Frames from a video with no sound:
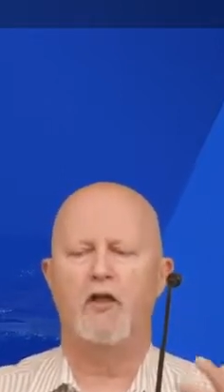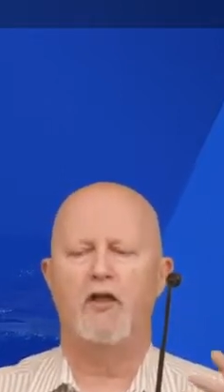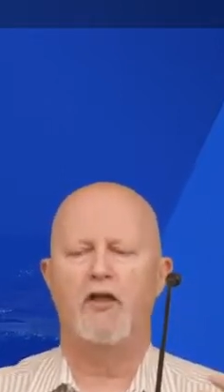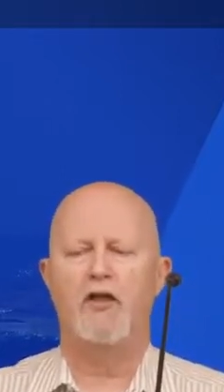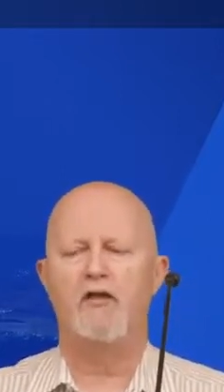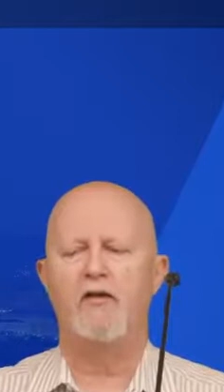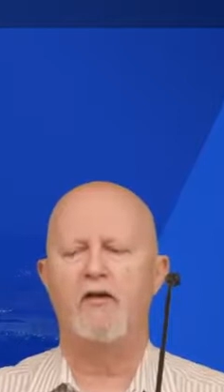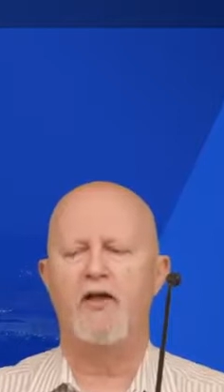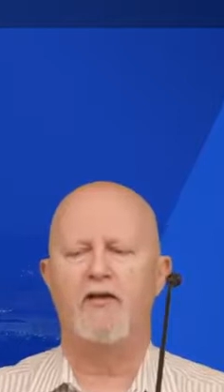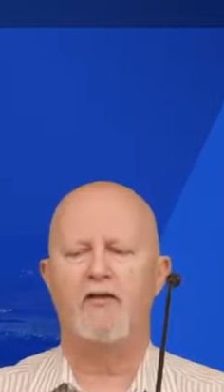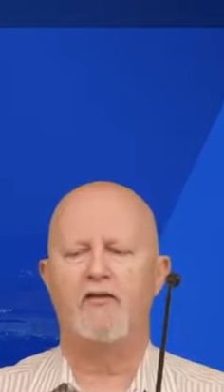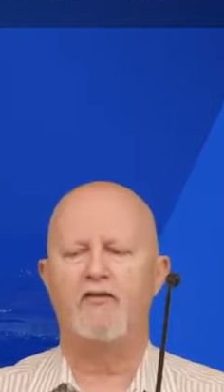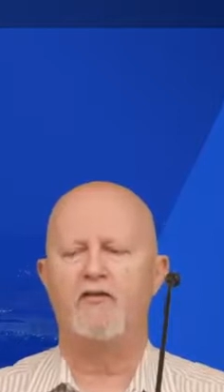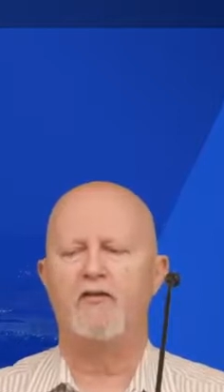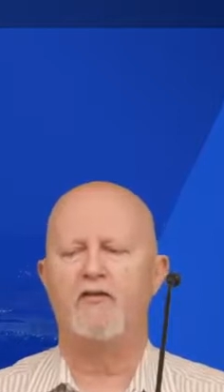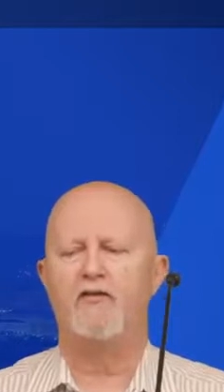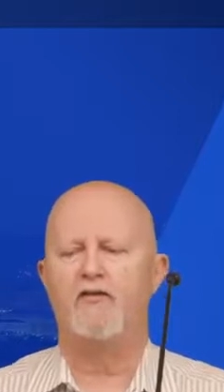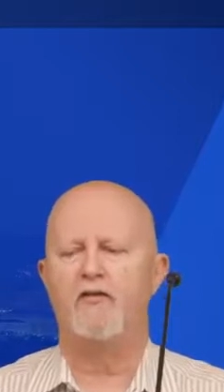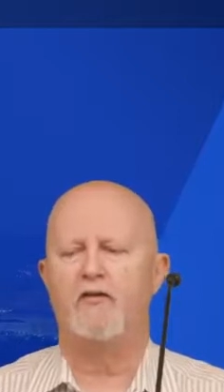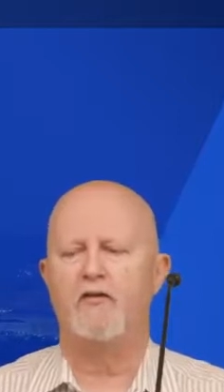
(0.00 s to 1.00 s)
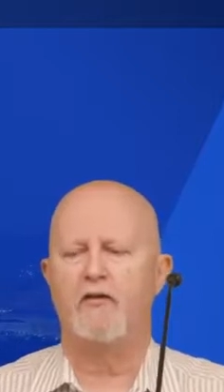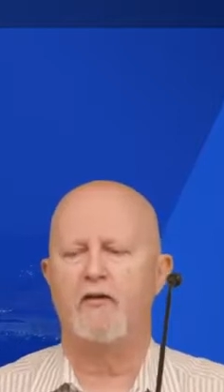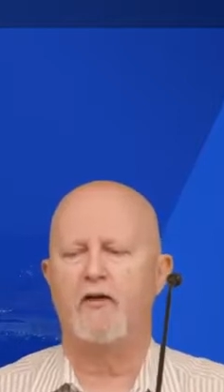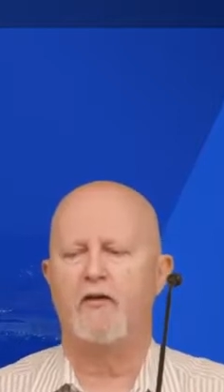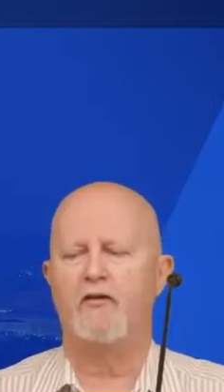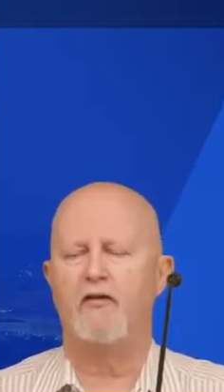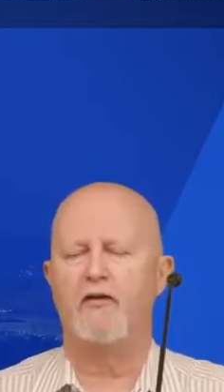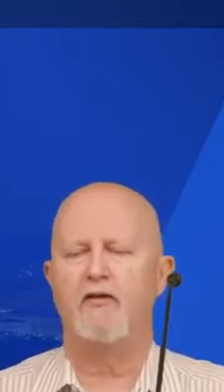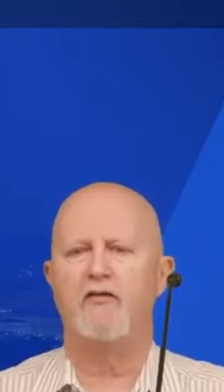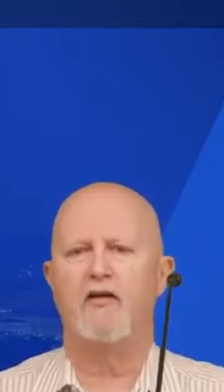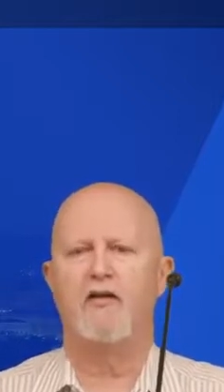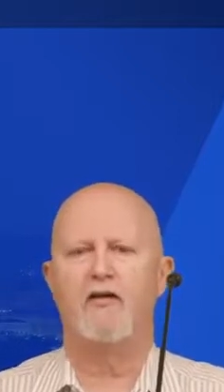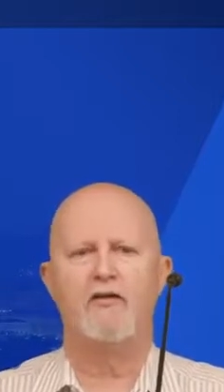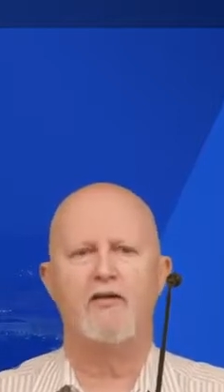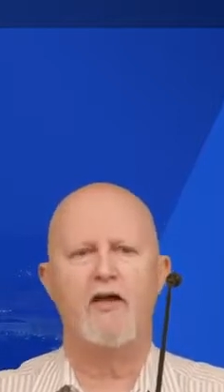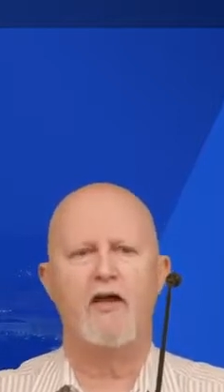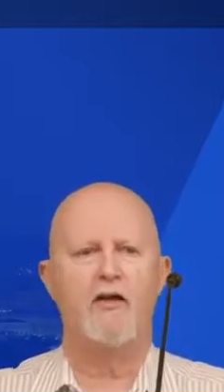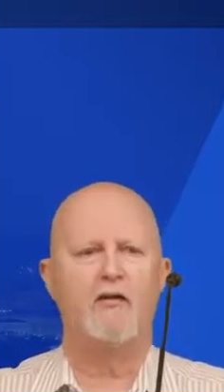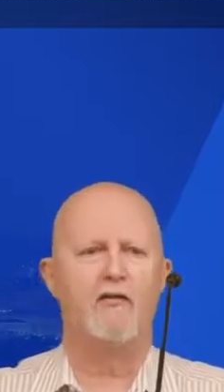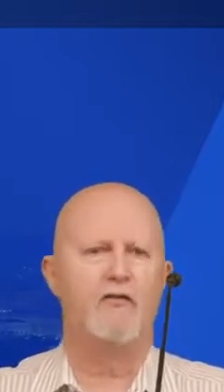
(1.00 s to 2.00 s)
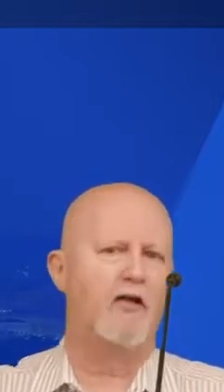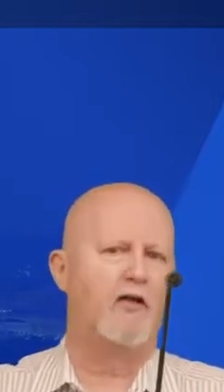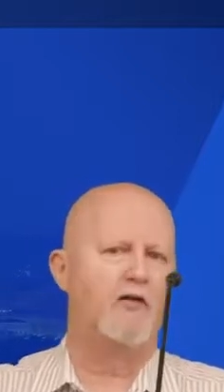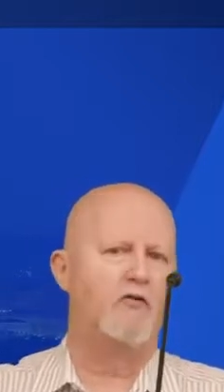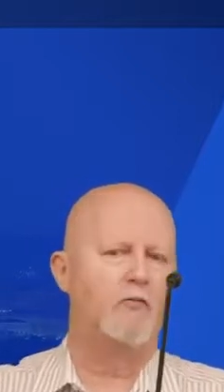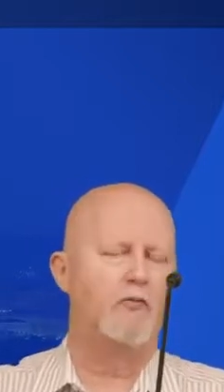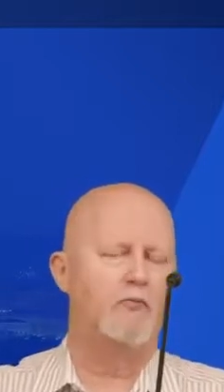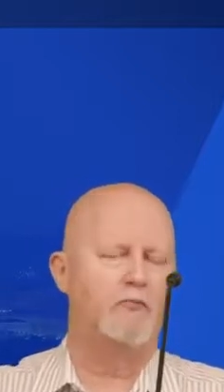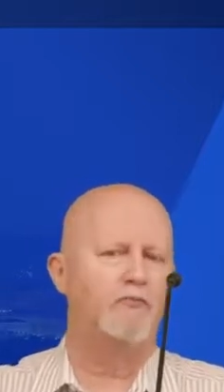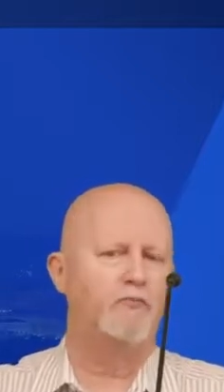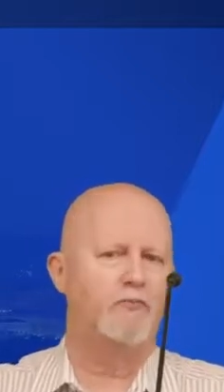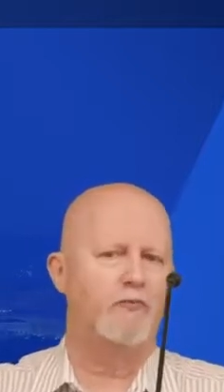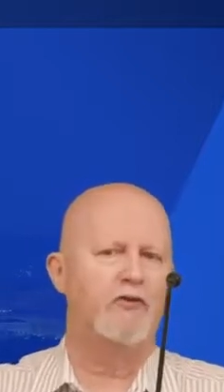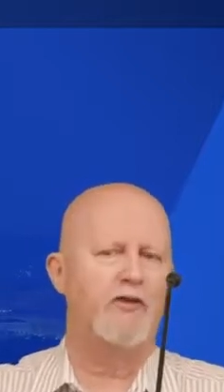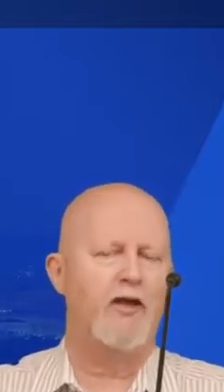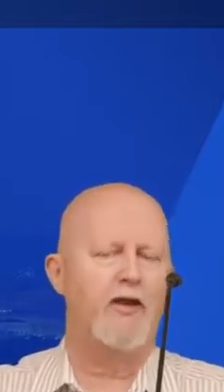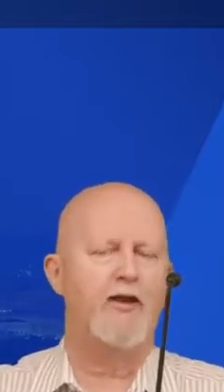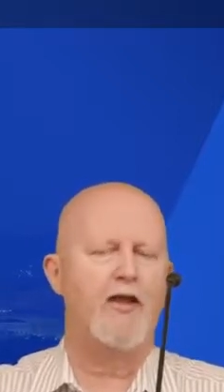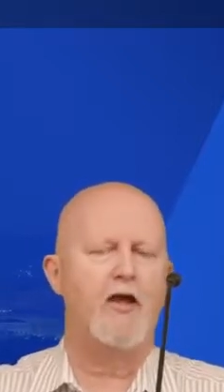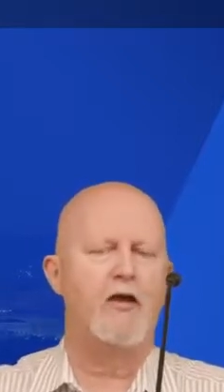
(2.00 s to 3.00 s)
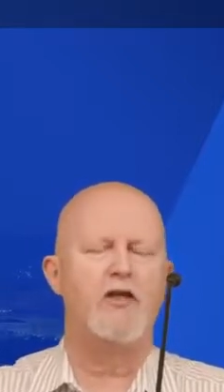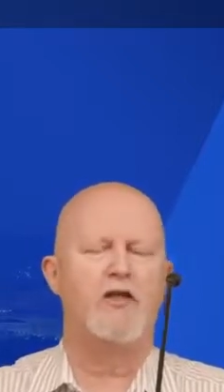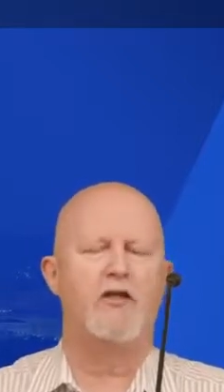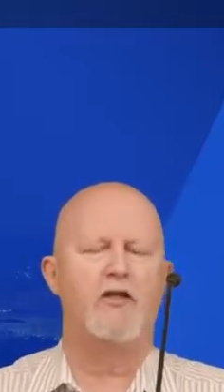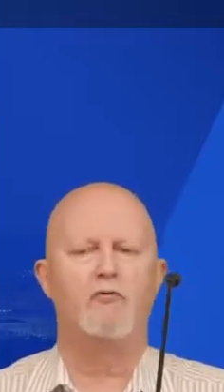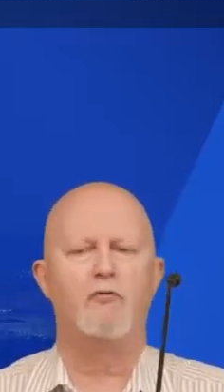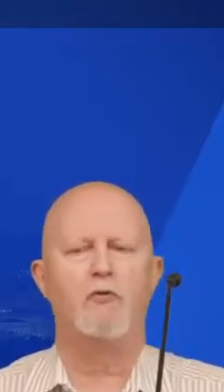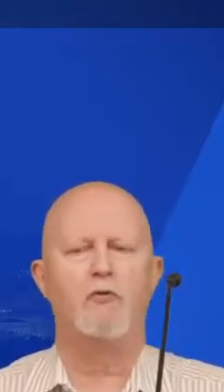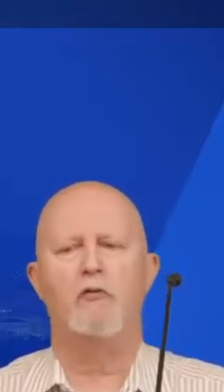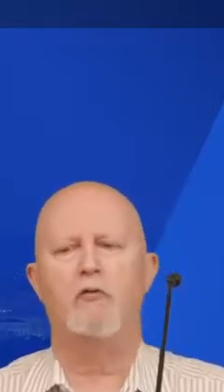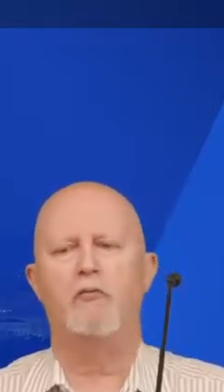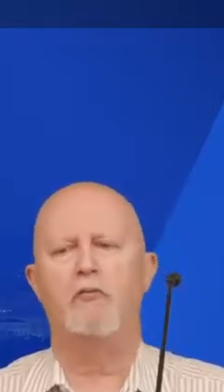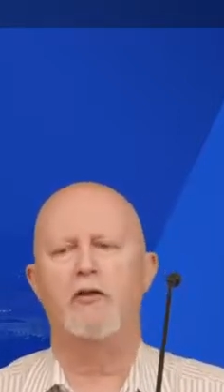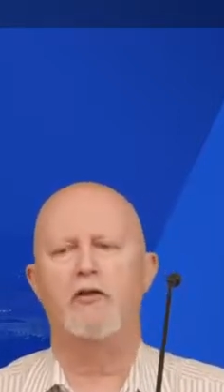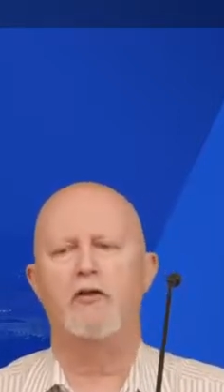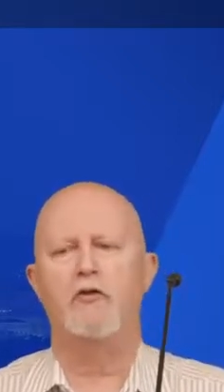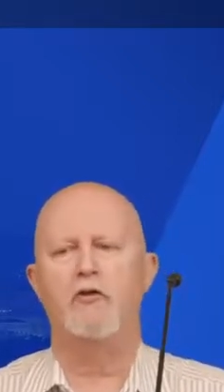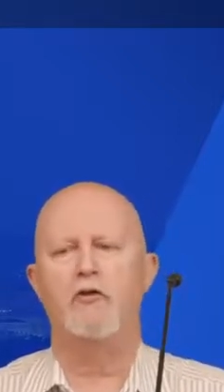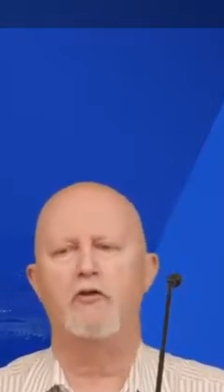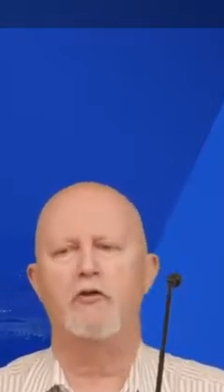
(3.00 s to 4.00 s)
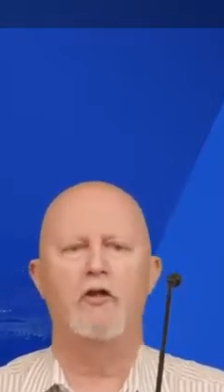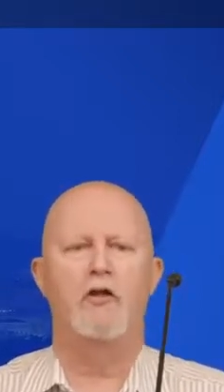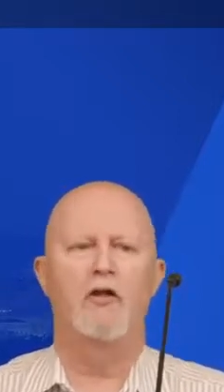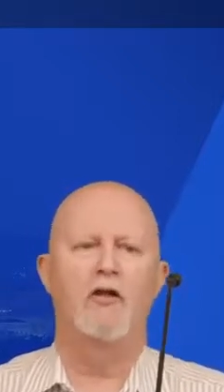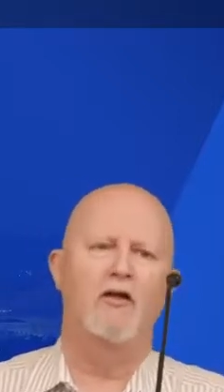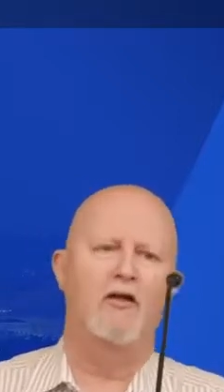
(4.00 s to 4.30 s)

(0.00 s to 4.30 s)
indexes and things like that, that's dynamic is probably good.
+---+
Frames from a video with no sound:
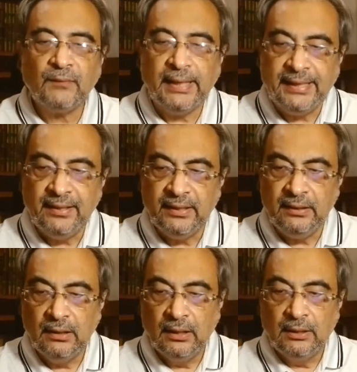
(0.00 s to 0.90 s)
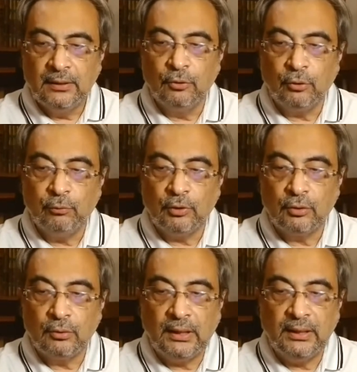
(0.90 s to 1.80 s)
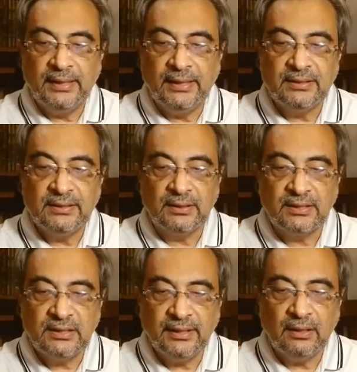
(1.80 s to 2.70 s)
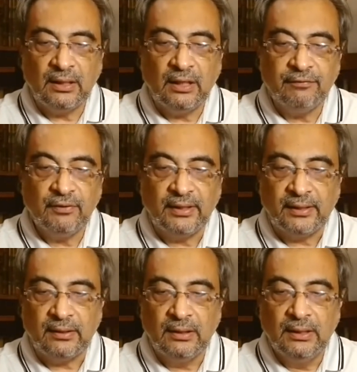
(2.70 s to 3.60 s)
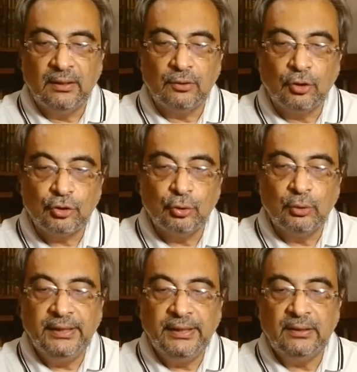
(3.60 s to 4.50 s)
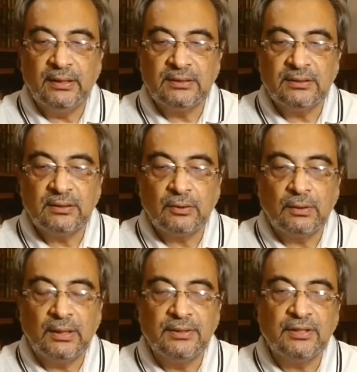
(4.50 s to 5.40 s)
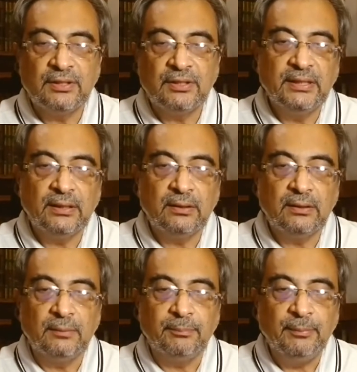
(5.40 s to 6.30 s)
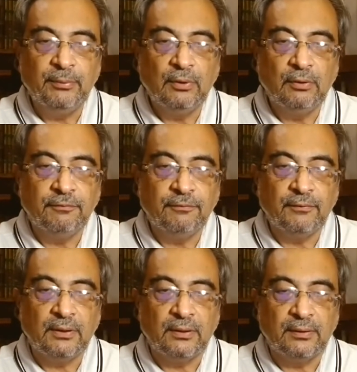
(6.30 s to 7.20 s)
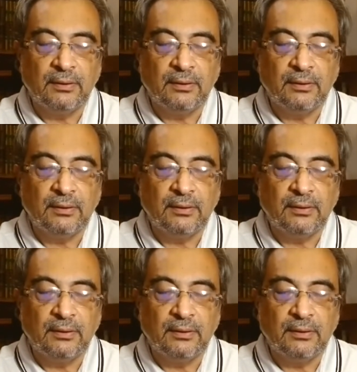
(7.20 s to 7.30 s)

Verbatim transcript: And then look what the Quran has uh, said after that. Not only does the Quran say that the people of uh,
+---+
The problem: Range to print from the listing above: from the line with "(1.80 s to 2.70 s)" up to and including the line with "Verbatim transcript: And". Please print those lines exactly, with no pictures and nothing more.

Task response:
(1.80 s to 2.70 s)
(2.70 s to 3.60 s)
(3.60 s to 4.50 s)
(4.50 s to 5.40 s)
(5.40 s to 6.30 s)
(6.30 s to 7.20 s)
(7.20 s to 7.30 s)

Verbatim transcript: And then look what the Quran has uh, said after that. Not only does the Quran say that the people of uh,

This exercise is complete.